Il diciannovenne bolognese trionfa nel Gran Premio di Cina davanti all’altra Mercedes di George Russell, in una gara che conferma la distanza dalle frecce d’argento da Ferrari, saldamente seconda forza di questo Mondiale ma impotente di fronte ai motori dei rivali. “Sono senza parole, sto per piangere - le sue parole dopo il successo -. Ho detto che volevo riportare l’Italia in vetta e ce l’abbiamo fatta”. E a chi gli chiede se sogna di lottare per il titolo, risponde: “Battere George e gli altri non sarà facile, bisognerà continuare a martellare”.

I complimenti arrivano da tutto il Circus, a partire dal suo Team Principal, Toto Wolff: “Aveva bisogno di un anno per ambientarsi - dice a Sky -. Ora è più maturo”. Ma anche Max Verstappen, dopo una gara conclusa con un ritiro, trova il tempo per affermare che “la prima vittoria è sempre speciale, per lui non sarà l’ultima”.

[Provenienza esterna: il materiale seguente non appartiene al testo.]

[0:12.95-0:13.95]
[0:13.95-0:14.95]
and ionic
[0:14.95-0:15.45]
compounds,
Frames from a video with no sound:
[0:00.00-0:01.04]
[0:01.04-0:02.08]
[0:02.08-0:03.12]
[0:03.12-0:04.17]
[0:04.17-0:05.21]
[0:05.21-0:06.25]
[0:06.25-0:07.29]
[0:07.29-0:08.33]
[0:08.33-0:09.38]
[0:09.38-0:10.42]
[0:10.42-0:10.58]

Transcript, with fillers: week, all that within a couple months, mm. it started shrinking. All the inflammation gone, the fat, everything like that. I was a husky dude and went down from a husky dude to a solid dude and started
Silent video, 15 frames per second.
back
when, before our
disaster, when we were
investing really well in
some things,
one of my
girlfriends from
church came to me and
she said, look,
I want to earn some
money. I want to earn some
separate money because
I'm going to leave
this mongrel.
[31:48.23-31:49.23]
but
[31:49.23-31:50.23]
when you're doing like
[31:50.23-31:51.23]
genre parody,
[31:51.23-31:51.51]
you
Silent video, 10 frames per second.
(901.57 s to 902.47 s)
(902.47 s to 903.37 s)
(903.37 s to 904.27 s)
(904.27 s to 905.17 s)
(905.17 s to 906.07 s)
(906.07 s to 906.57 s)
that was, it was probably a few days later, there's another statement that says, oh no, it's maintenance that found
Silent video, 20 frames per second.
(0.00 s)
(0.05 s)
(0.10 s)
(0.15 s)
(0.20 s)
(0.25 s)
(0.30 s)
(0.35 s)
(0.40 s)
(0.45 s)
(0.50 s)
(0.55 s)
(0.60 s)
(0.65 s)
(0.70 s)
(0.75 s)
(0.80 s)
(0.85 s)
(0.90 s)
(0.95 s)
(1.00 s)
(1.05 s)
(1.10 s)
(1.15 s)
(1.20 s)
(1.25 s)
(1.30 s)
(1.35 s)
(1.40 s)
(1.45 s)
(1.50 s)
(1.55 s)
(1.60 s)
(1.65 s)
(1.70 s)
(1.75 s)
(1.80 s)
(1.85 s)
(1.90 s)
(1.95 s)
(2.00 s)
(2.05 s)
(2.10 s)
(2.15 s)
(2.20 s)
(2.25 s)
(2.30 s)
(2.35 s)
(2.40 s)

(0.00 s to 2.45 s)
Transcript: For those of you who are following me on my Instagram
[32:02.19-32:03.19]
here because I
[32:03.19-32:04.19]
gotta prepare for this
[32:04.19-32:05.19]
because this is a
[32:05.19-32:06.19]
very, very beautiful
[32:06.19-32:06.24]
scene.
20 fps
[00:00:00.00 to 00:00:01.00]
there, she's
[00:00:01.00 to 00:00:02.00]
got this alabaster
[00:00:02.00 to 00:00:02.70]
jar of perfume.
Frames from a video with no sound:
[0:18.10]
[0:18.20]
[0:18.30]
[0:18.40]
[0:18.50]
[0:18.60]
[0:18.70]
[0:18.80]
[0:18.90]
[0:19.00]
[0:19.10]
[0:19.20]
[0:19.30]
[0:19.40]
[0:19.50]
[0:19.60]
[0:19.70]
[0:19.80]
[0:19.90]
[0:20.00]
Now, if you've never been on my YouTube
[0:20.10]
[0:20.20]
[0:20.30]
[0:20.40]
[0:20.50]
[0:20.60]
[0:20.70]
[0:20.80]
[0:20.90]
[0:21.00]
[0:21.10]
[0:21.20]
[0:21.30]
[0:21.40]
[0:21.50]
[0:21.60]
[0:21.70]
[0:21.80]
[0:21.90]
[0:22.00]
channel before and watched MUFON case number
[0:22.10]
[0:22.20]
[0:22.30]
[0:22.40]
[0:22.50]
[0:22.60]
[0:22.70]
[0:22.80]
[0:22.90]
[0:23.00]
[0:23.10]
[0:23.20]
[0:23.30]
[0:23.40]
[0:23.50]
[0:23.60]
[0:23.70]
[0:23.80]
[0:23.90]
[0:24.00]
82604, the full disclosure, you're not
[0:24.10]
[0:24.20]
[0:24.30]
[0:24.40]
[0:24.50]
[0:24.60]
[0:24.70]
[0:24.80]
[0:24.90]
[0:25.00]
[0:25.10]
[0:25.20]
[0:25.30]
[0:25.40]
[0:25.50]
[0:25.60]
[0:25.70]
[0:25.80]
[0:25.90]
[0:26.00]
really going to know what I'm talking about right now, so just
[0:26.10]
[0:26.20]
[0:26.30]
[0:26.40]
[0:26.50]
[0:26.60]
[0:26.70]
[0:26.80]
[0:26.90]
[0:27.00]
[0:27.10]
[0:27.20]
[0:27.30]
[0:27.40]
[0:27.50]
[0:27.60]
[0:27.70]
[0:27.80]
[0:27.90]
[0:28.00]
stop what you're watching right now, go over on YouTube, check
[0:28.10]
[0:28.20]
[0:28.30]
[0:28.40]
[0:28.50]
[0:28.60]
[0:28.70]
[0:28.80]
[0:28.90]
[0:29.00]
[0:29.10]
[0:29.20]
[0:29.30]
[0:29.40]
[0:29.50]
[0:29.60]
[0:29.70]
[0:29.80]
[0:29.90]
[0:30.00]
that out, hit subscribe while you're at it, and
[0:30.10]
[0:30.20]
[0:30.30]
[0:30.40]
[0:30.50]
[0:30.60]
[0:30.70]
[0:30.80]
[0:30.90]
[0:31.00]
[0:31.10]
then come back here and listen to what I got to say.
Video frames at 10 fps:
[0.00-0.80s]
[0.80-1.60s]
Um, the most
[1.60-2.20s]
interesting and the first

Timida soddisfazione in casa Ferrari, dove c’è la consapevolezza che di più non si poteva fare. Chi continua a sorridere da inizio 2026 è Lewis Hamilton, dopo il primo podio conquistato al volante della Rossa, al termine di una battaglia con l’altra SF-26 di Leclerc. “Con Charles è stata una lotta molto divertente e corretta - ha detto -, una battaglia fantastica. Ci siamo toccati ma in maniera leggera, ma questa è la natura delle corse, bisogna lottare”. Parole che trovano conferma anche nel monegasco, il quale si dice “contento per il podio di Lewis, ma deluso per esserne rimasto fuori: è stato più bravo”.

Per il team principal di Maranello, Frederic Vasseur, far battagliare i due compagni di squadra “è stata la decisione giusta, perché è difficile congelare le posizioni”. Ma sulla distanza da Mercedes, tutti concordano: “Sul rettilineo sembrano volare”, dice Hamilton. Suona invece l’allarme negli altri team di vertice. Problemi tecnici costrigono la McLaren a far ritirare Lando Norris e Oscar Piastri prima della gara. Più tardi si ritira anche Verstappen.

La F1 tornerà in Giappone tra due settimane, prima della lunga pausa di aprile dopo l’annullamento delle tappe in Bahrain e Arabia Saudita. Una sosta imprevista, ma che i team potranno sfruttare per capire di più di questa nuova F1 di cui c’è ancora molto da scoprire.